Avant-hier, le président de la République nous a fait un beau discours. Il a dit aux jeunes qu’ils étaient les enfants de la République et c’était la chose à dire depuis si longtemps. Je l’aurais cru plus sincère s’il l’avait dit plutôt ! Il a fait auparavant une lourde allusion à l’immigration clandestine, s’il y a un rapport, il me semble éminemment suspect. Enfin à la fin il a précisé que les actes devaient être en accord avec les paroles. Venant de Chirac chacun sait depuis des années à quoi sans tenir.
Hier le parlement a voté l’état d’urgence pour trois mois. Il n’y avait presque personne dans l’hémicycle, c’est dire que les députés croient au péril qui nous menace.
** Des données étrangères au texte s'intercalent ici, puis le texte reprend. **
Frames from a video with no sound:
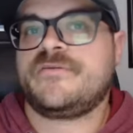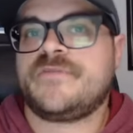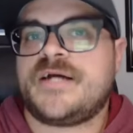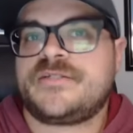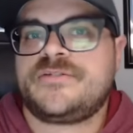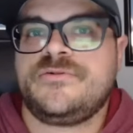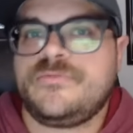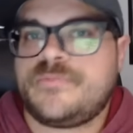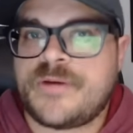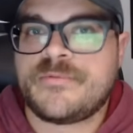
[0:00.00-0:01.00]

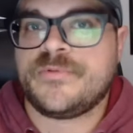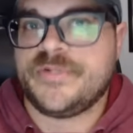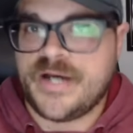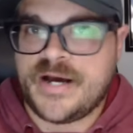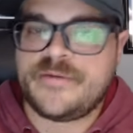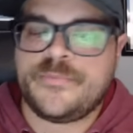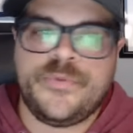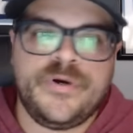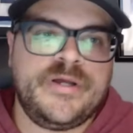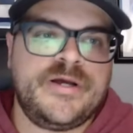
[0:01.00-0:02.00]
Latu? Probably not,
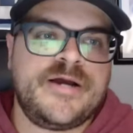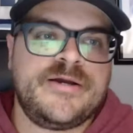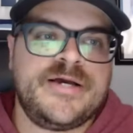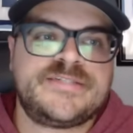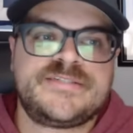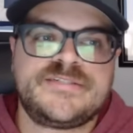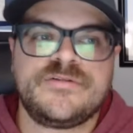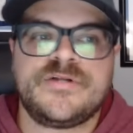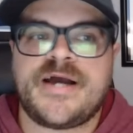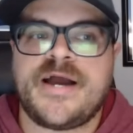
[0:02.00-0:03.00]
but that's
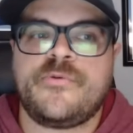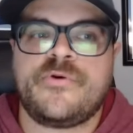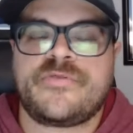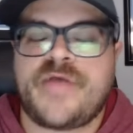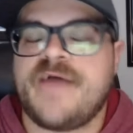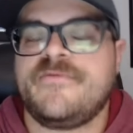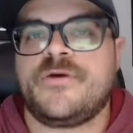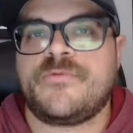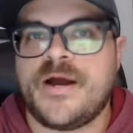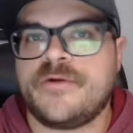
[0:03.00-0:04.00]
still a guy worth having
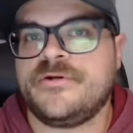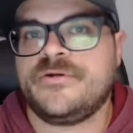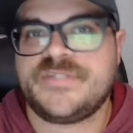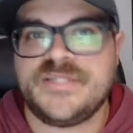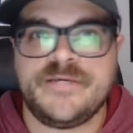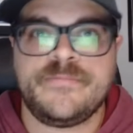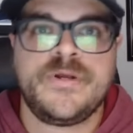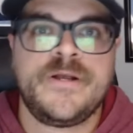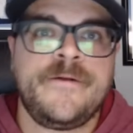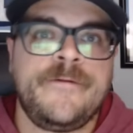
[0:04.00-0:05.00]
around on your team.
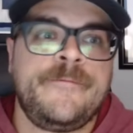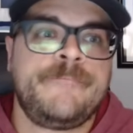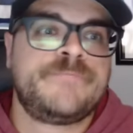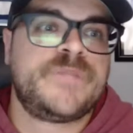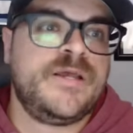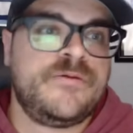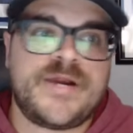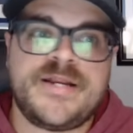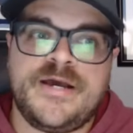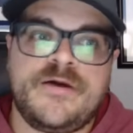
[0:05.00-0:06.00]
And
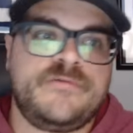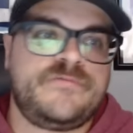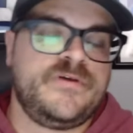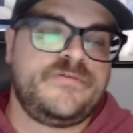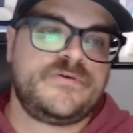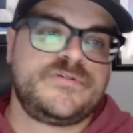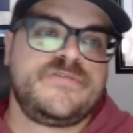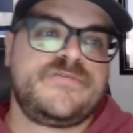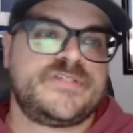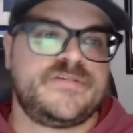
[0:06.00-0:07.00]
right now, if your
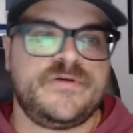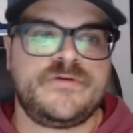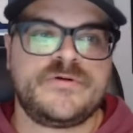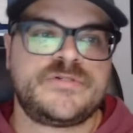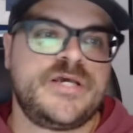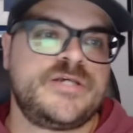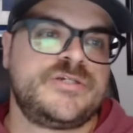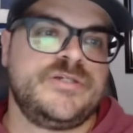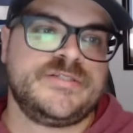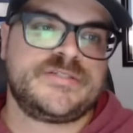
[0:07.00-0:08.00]
defensive end
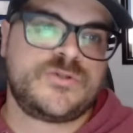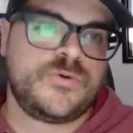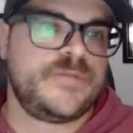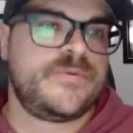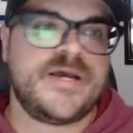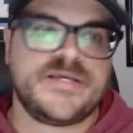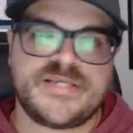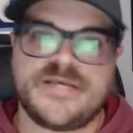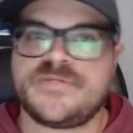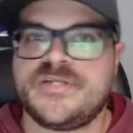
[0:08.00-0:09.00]
rotation is Quiddy Pay,
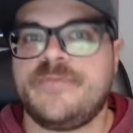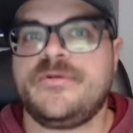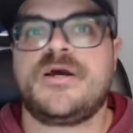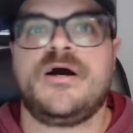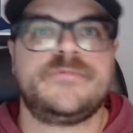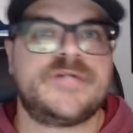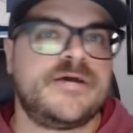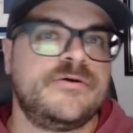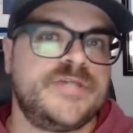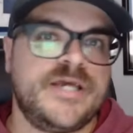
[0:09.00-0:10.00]
Samson Ebukam,
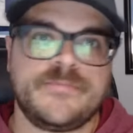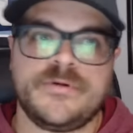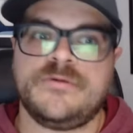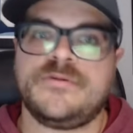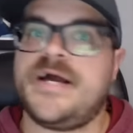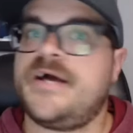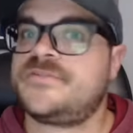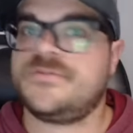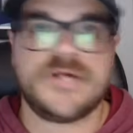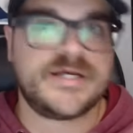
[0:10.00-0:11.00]
Dio Dengbo,
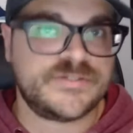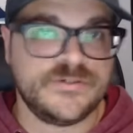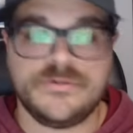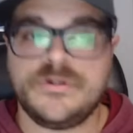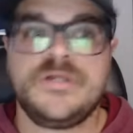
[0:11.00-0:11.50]
Laiatu,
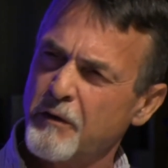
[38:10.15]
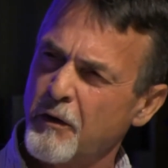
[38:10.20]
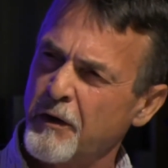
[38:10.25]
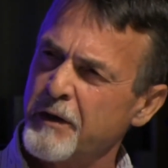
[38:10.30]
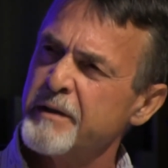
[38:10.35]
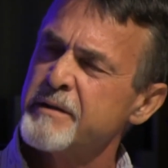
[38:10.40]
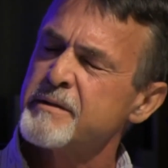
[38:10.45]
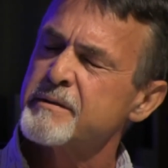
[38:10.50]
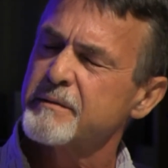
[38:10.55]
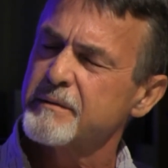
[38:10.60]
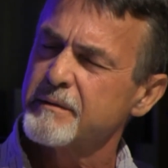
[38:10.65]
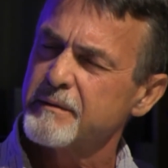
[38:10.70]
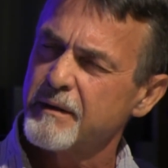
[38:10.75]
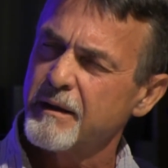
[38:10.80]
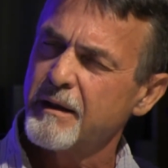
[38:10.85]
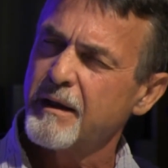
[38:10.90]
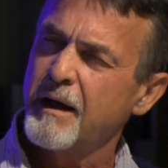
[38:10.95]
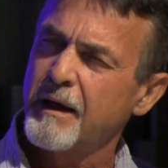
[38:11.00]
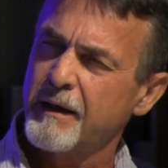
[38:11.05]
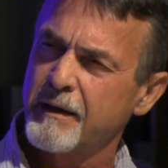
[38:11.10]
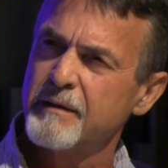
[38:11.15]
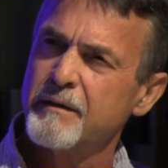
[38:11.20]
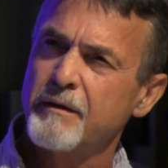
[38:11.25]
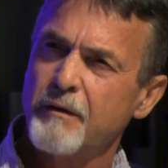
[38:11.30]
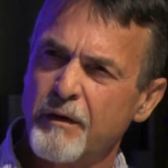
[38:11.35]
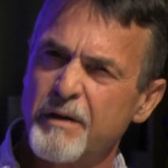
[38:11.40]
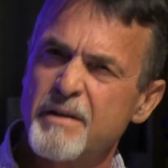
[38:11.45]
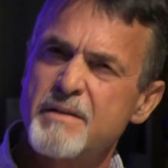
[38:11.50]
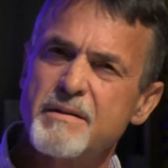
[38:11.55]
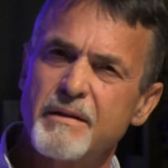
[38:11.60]
And I
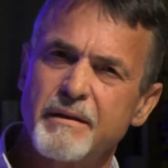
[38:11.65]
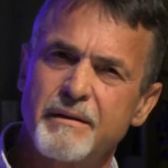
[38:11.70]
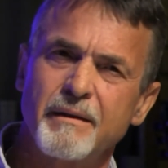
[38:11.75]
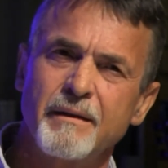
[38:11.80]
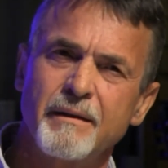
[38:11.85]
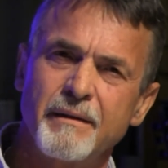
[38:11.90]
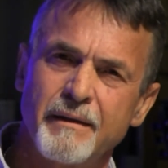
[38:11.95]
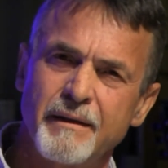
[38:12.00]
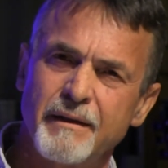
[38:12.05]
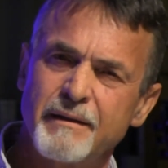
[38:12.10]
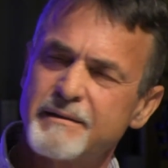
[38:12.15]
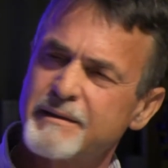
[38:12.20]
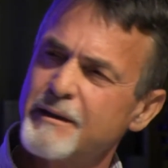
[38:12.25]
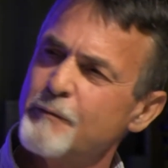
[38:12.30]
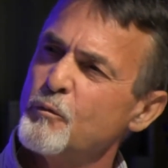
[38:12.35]
can honestly tell you that in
Les godillots ont voté pour. Les socialistes ont mis du temps à se décider à voter contre. Les verts et les communistes pouvaient le faire sans état d’âme. Chacun connaît bien son électorat. Voilà où nous en sommes, un texte écrit pour se défendre de graves dangers est utilisé à des fins strictement électoralistes. On sait que ce texte qui permet de s’affranchir du respect des droits de l’homme a été très peu utilisé dans le passé. Je me sens d’ailleurs personnellement vexé, rétroactivement, que le gouvernement n’y ait pas eu recours en 1968.
Nous en sommes donc là. Un ministre de l’Intérieur qui prétend que nous sommes en guerre contre la « racaille » ; un Etat, incapable de remplir sa mission de rétablir l’ordre pendant presque trois semaines et un pays qui a peur de quelques gamins turbulents*.
Vous souvenez vous de cette chanson :

C'est l'homme à la face terreuse
Au corps maigre, à l'oeil de hibou,
Au bras de fer à main nerveuse
Qui sortant d'on ne sait pas où
Toujours avec esprit vous raille
Se riant de votre mépris

C'est la racaille
Eh bien, j'en suis !

C'est l'enfant que la destinée,
Force à rejeter ses haillons
Quand sonne sa vingtième année
Pour entrer dans nos bataillons.
Chair à canons de la bataille
Toujours il succombe sans cris...

C'est la racaille
Eh bien, j'en suis !

Paroles et musique de J. Darcier et J.B. Clément (1871).

*Si j'en crois le juge du tribunal des enfants de Bobigny, ce sont des gosses non connus des services de police issus de familles "ordinaires" contrairement au portrait dressé par l'histrion du Ministère de l'Intérieur et des Cultes.